Print only the lines running from the line with "[00:04:58.19]" to the final line below, both included, exactly as written and without the pictures.

[Start of Attachment]

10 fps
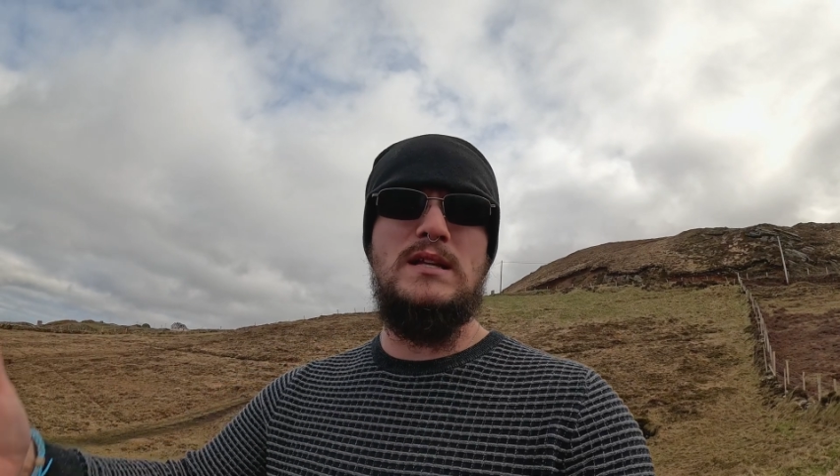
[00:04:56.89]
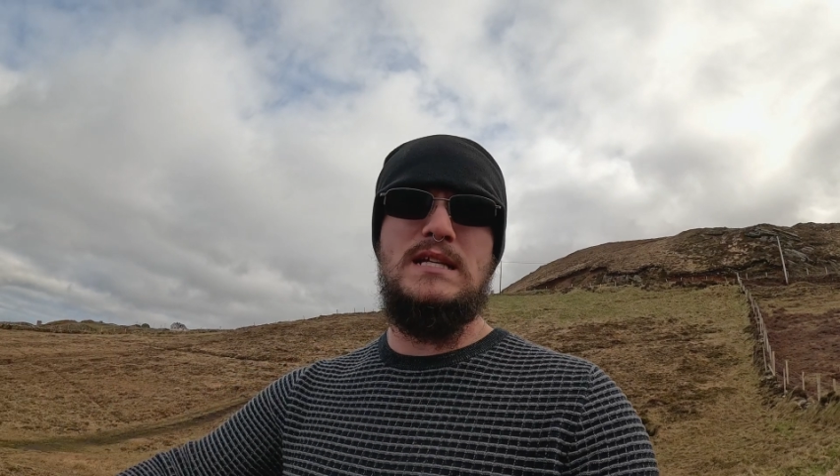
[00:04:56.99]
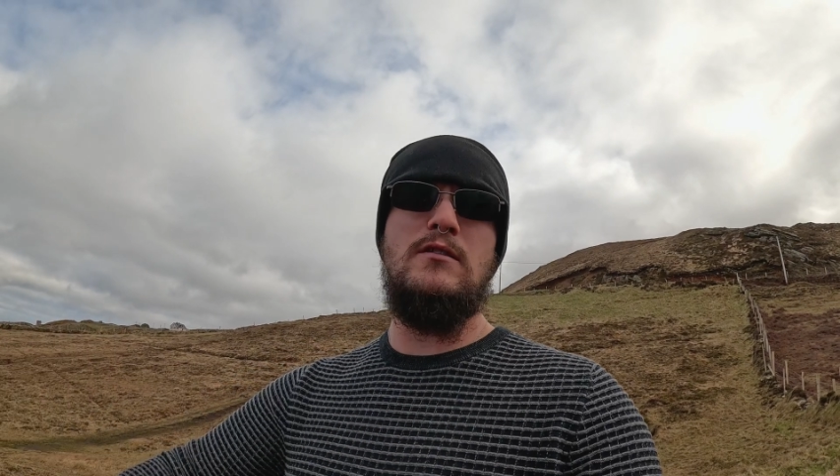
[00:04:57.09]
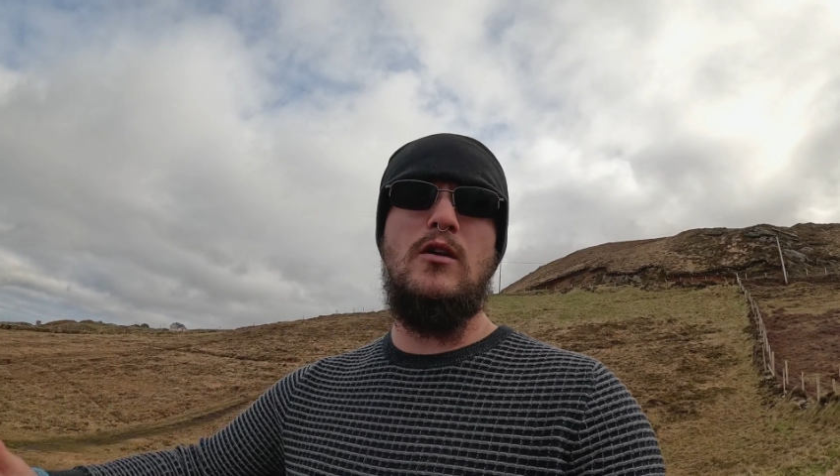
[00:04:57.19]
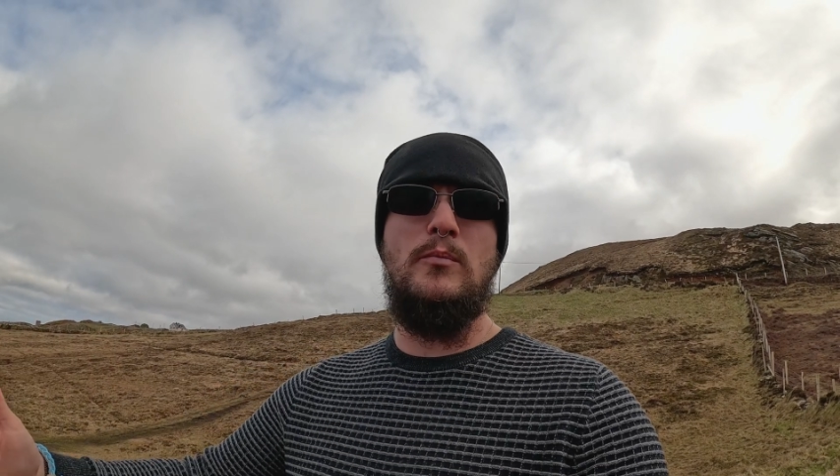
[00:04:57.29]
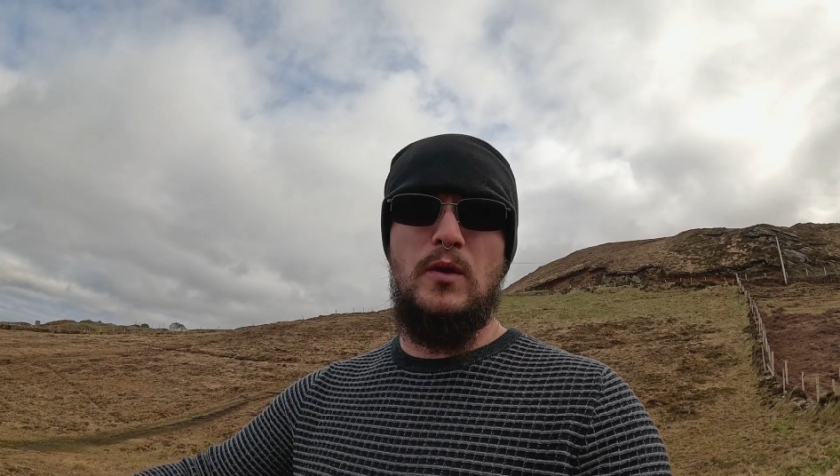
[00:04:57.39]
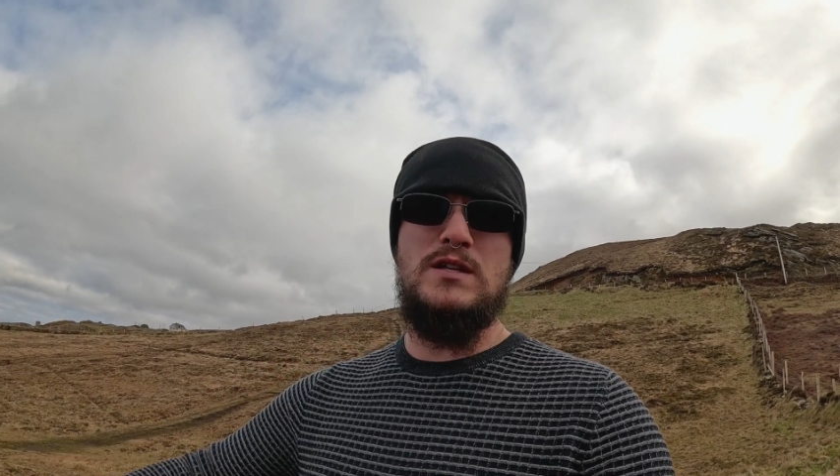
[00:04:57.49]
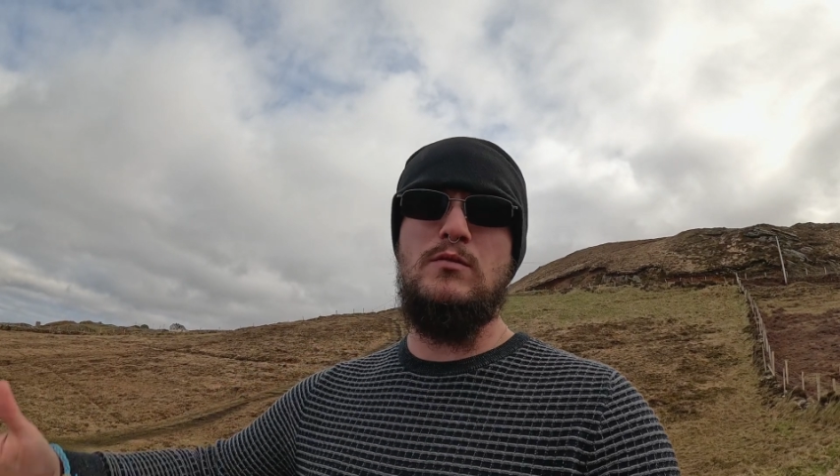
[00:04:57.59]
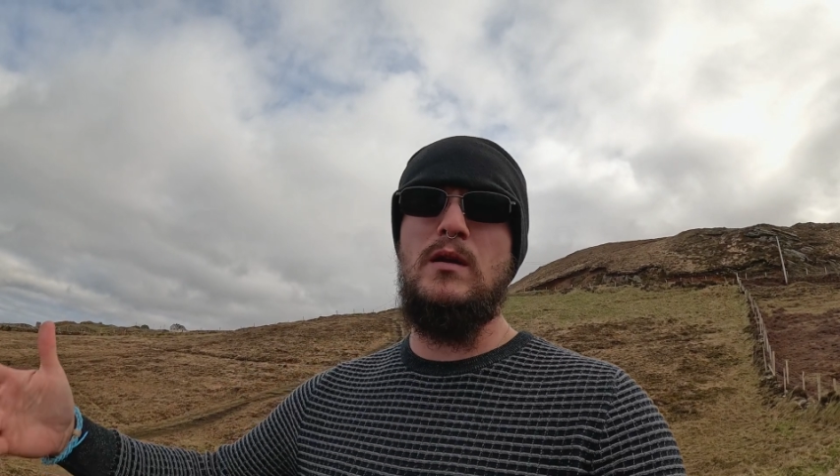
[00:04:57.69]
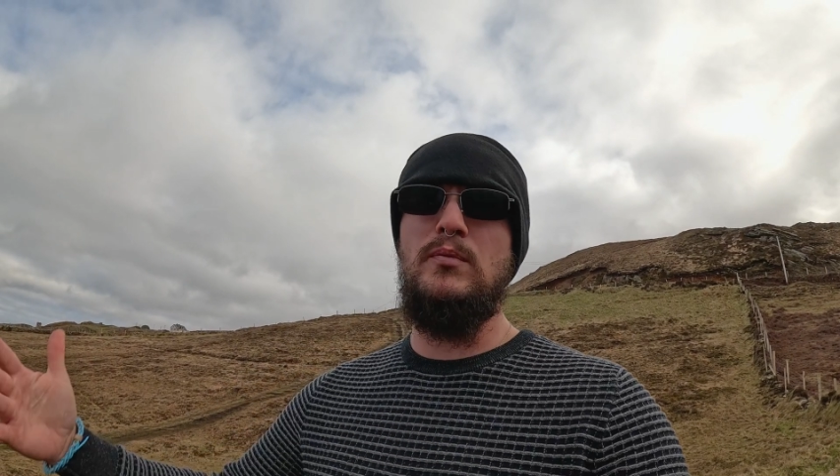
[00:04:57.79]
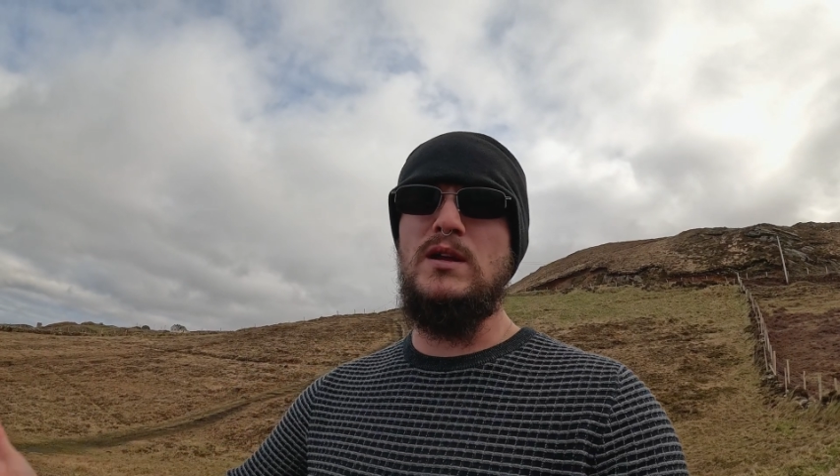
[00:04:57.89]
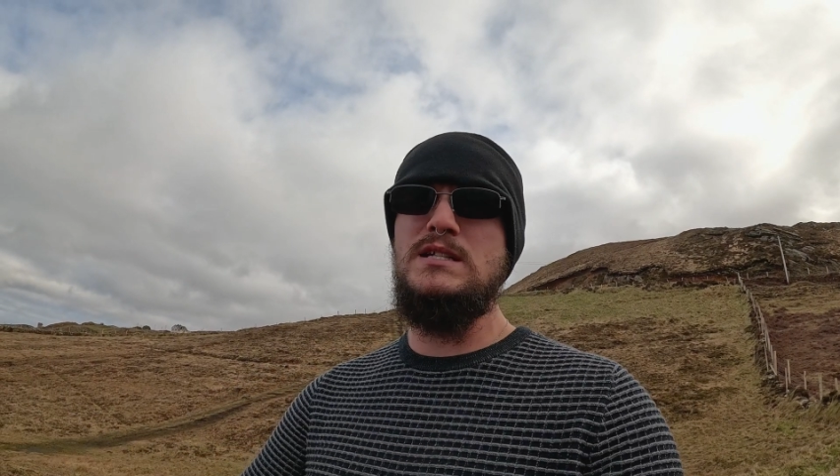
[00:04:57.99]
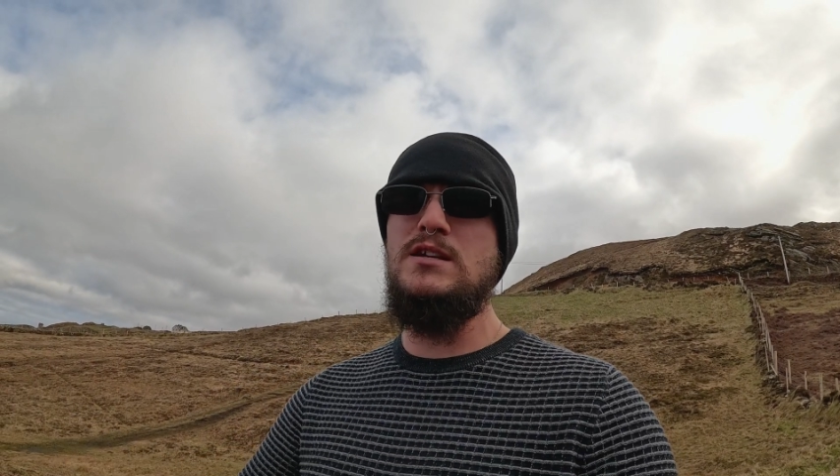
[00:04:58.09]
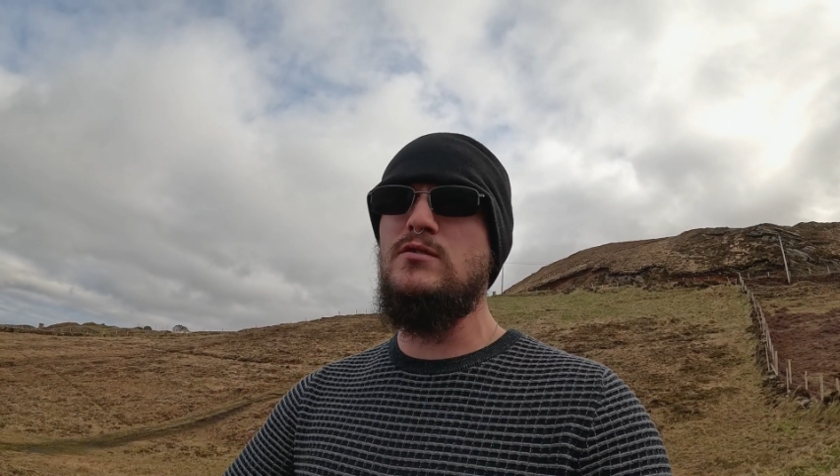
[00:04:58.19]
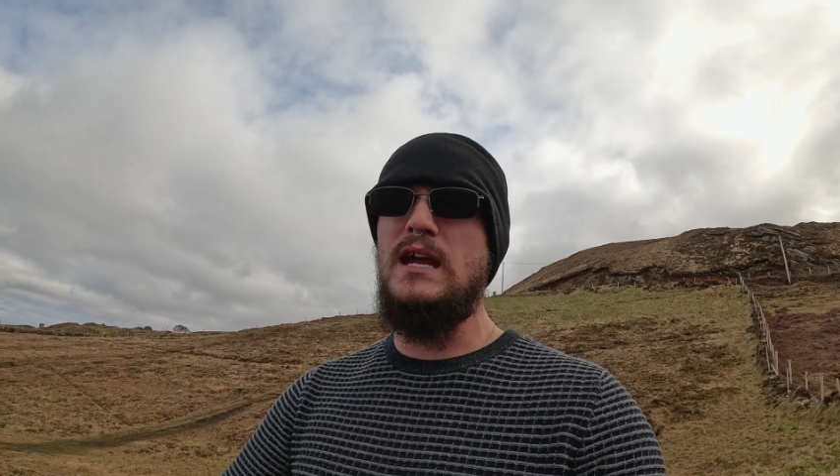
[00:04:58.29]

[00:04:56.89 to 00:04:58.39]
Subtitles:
0, +1, +2,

[End of Attachment]

- **PROBLEM SOLUTION**
[00:04:58.19]
[00:04:58.29]

[00:04:56.89 to 00:04:58.39]
Subtitles:
0, +1, +2,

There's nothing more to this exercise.